Rob, thanks so much for joining me.

ROB LEE: Thank you for having me.

FIELD: Hey Rob, start out: I know you are wearing a number of hats; maybe you could tell us a little bit about yourself please, the work that you do and then your experience in digital forensics.

LEE: Certainly. I am former Air Force. I have worked both in information security, and I also work in investigations for the Air Force Office of Special Investigations for the early part of my career, and then like a lot of individuals who are faced with kind of a career challenge in terms of there is really no career path for someone with my background, I ended up becoming a government contractor for the better part of six years, working for the intelligence community as well as law enforcement community at the same time. During that time I also started working on the sides for the SANS Institute, providing digital forensics and instruction, which initially began with a single course. But I just recently graduated from Georgetown University, getting my MBA, and now I am working full time for MANDIANT, which we do data breach intrusion investigations in addition to a wide scope of digital forensics investigation offerings.

FIELD: Rob, what do you find to be the biggest digital forensics issues that organizations are challenged by today?

LEE: Well, one of the things I definitely found is that there are three fields within the digital forensics arena that have an interest or a direct buy-in to performing digital forensics, so it depends on what your priority is.

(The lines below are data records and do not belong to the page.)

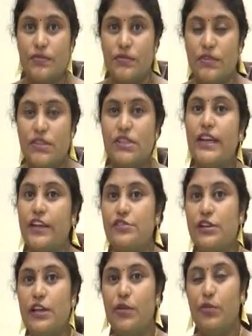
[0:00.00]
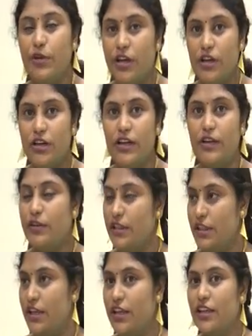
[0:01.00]
Sir, actually we heard one
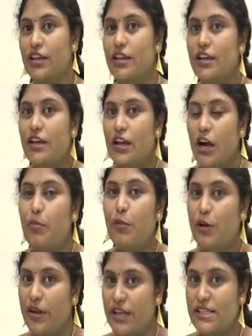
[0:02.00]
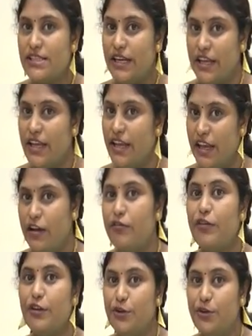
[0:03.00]
thing. Apollo is taking care of
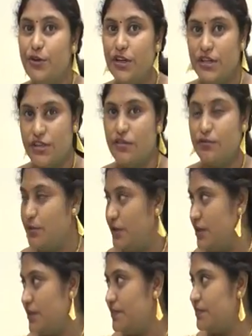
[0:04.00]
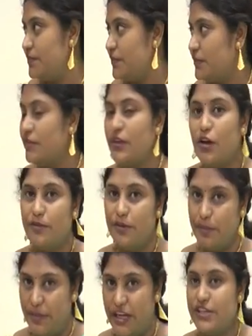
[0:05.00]
a nutrition food of the
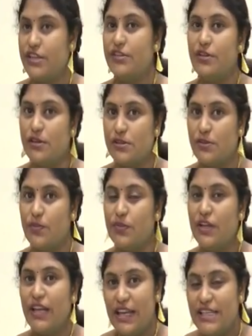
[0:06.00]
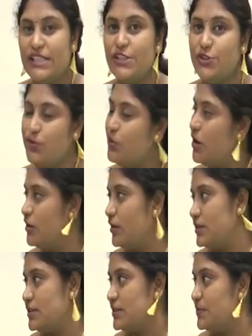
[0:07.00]
patient also. Is it true or
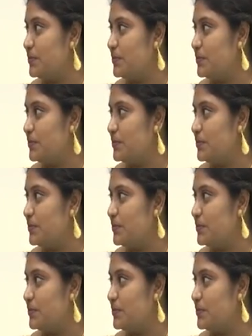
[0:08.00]
not, sir?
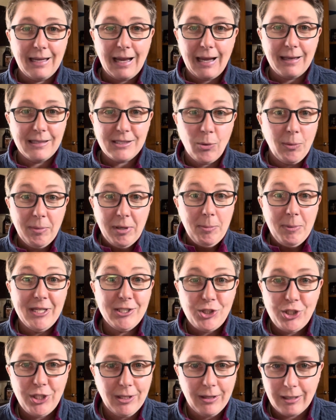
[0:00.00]
so I'm going to be a
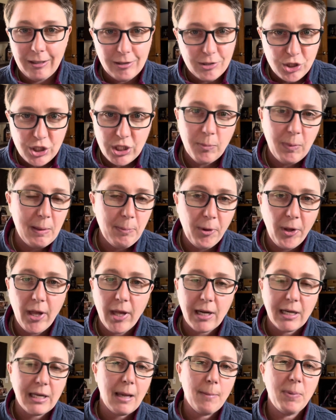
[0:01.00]
cheerleader and cheer people
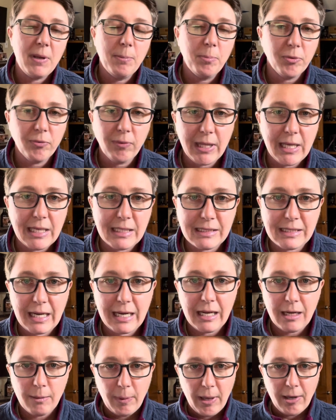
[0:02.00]
on and get people really
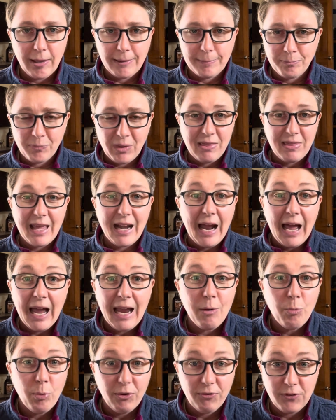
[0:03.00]
excited about it. And then
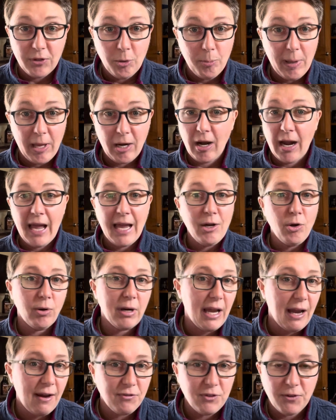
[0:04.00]
I will feel better. I don't
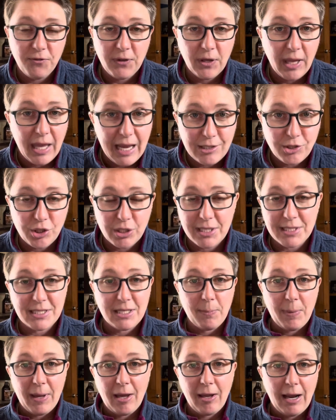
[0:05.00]
have to feel anxious
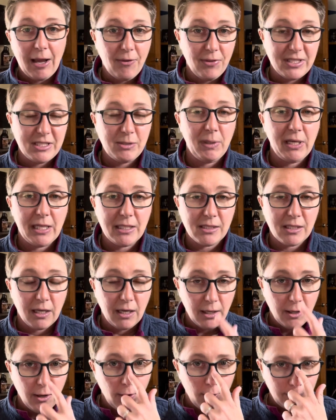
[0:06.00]
about how this meeting's
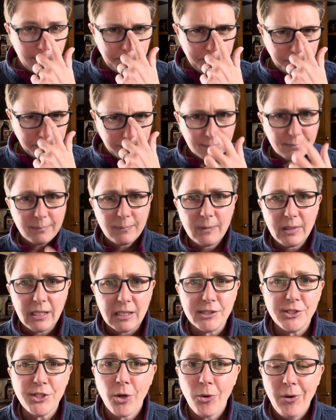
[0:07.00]
going to go.
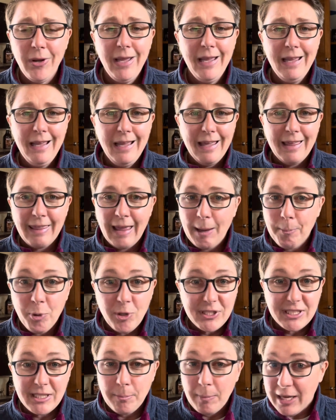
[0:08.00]
So that
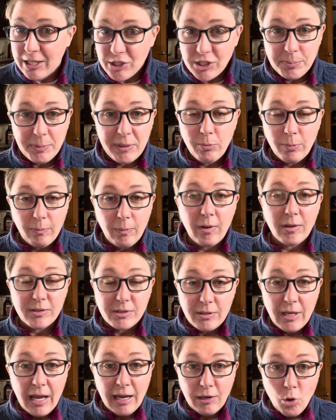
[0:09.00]
person may just be
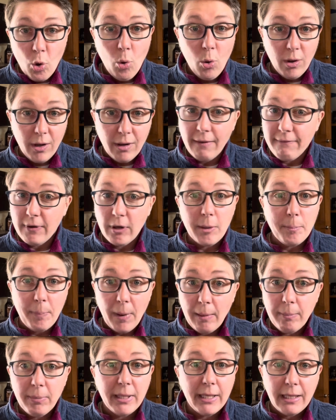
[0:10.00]
at core a very
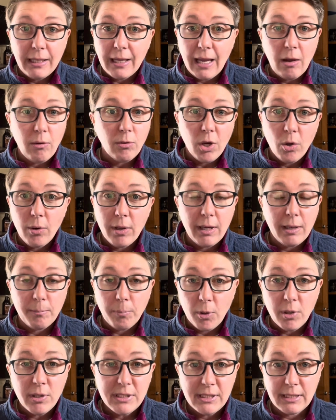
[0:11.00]
bubbly, outgoing
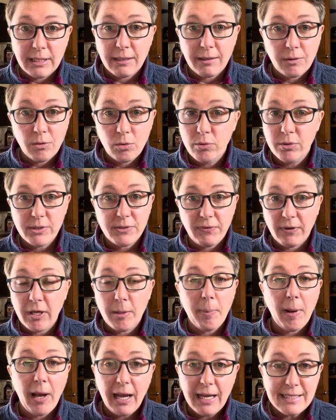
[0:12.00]
person who's very
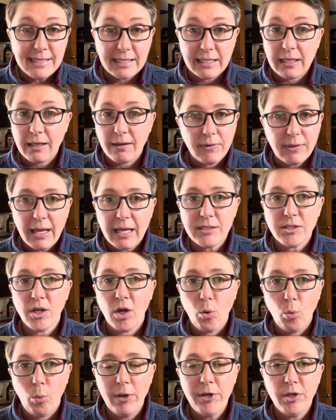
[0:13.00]
positive, and that's
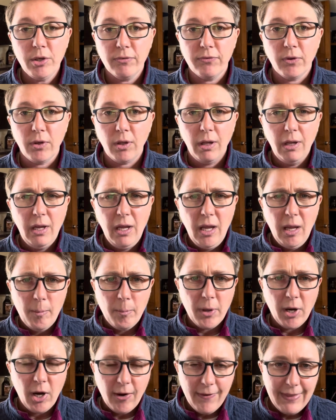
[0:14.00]
all wonderful.
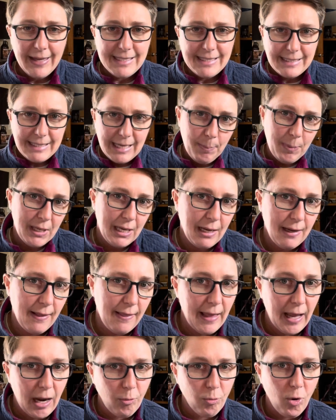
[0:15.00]
But are they stepping into
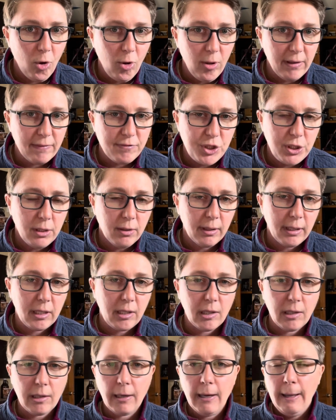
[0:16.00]
that role of
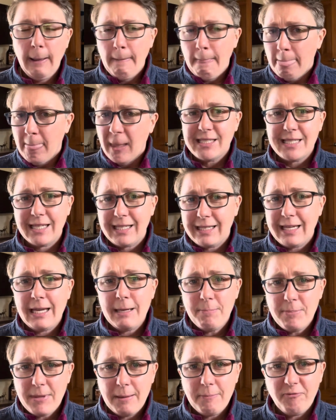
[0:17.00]
cheerleader to
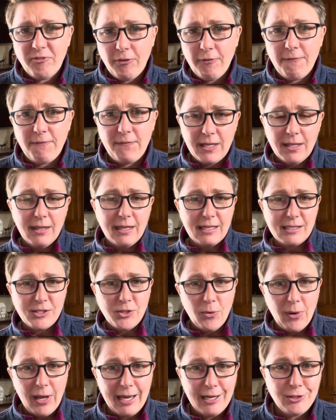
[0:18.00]
keep them from feeling
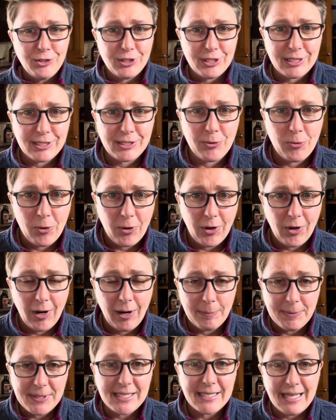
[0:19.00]
so anxious or
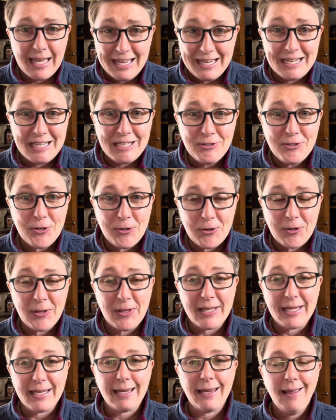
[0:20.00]
upset
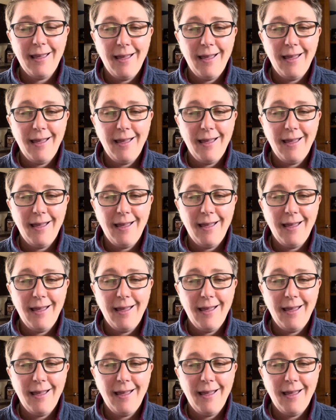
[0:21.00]
internally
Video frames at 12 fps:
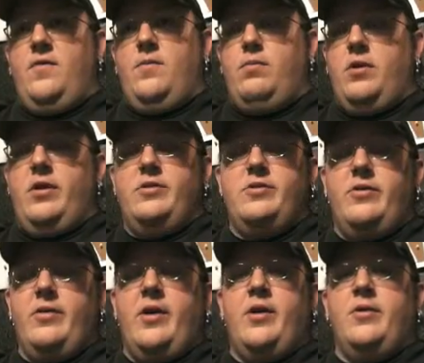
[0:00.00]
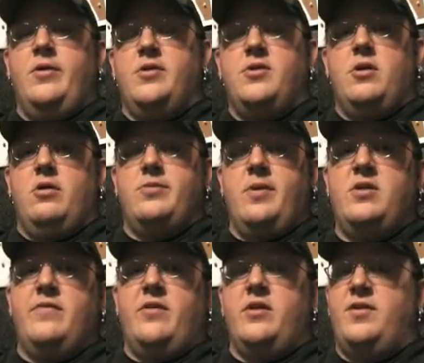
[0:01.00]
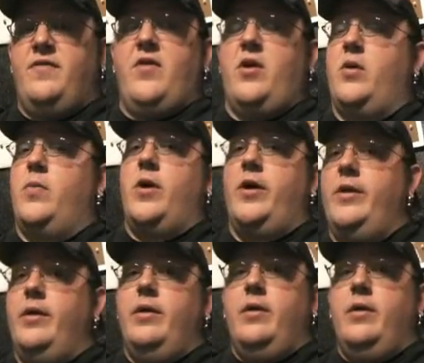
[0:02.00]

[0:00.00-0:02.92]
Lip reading: your blood's green, you can show as much of it as you fucking want.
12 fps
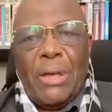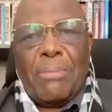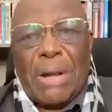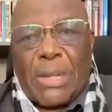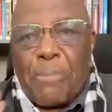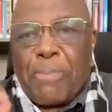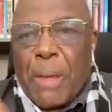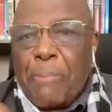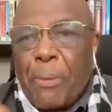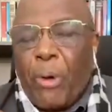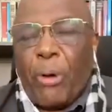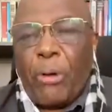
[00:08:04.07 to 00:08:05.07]
But
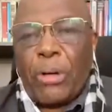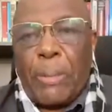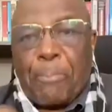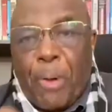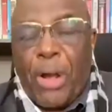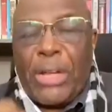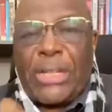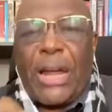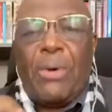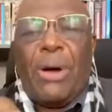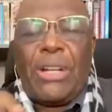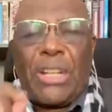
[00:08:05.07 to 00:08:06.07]
people, the point
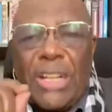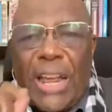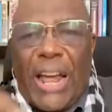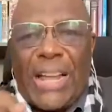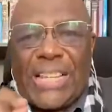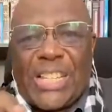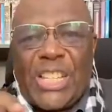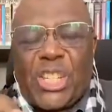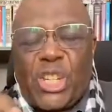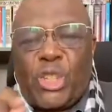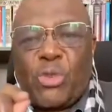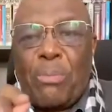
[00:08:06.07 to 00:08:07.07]
I want the
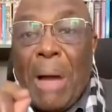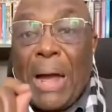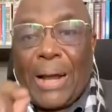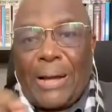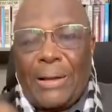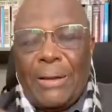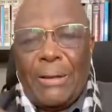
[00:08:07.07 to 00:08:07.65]
ICC to mark,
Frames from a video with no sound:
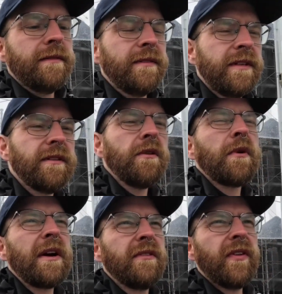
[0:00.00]
and there's no
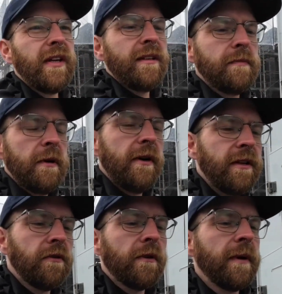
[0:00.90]
guarantees about
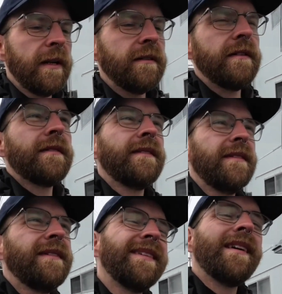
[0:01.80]
any good weather.
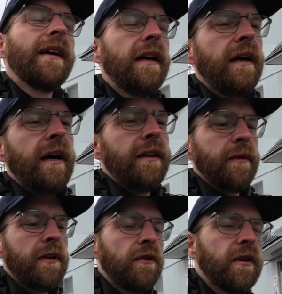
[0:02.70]

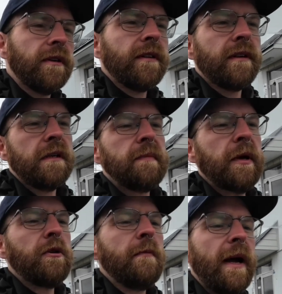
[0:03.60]
Anyway, look, I
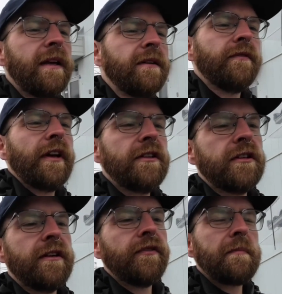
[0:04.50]
might come back here
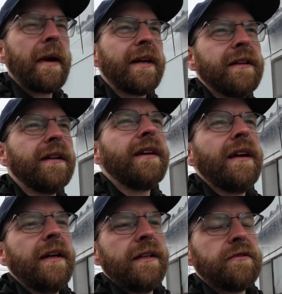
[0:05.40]
eventually if I'm back in
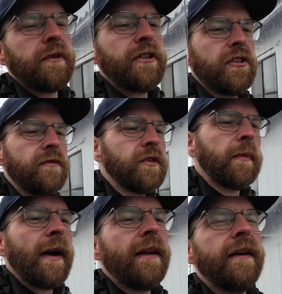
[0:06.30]
this region of
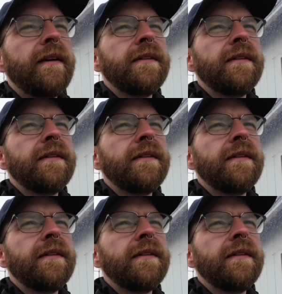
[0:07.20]
Japan.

For example, you have the law enforcement intelligence communities. Their goal in doing digital forensics is to suppress the bad guys, or suppress evil. Then in the information security communities, the reason that we do digital forensics is usually to find out how did someone break in, how did an internal employee do something that they should not have been able to do, and how do we prevent it from happening again? And there could be some civil or criminal litigation ties, so it could flip over the wall back into the law enforcement community if someone ends up being prosecuted.

But then the third area that we find is that we also have a strong litigation support. We have a lot of cases that are currently going through the court system that are digital forensics-related, and you also have the term ediscovery, in which they are doing forensics to be able to recover documents and emails, but you also have a lot of individuals filing civil cases or criminal cases, depending upon who is doing the case, that involves media that has to digital artifacts on it that need to be displayed and be able to be presented in the courtroom.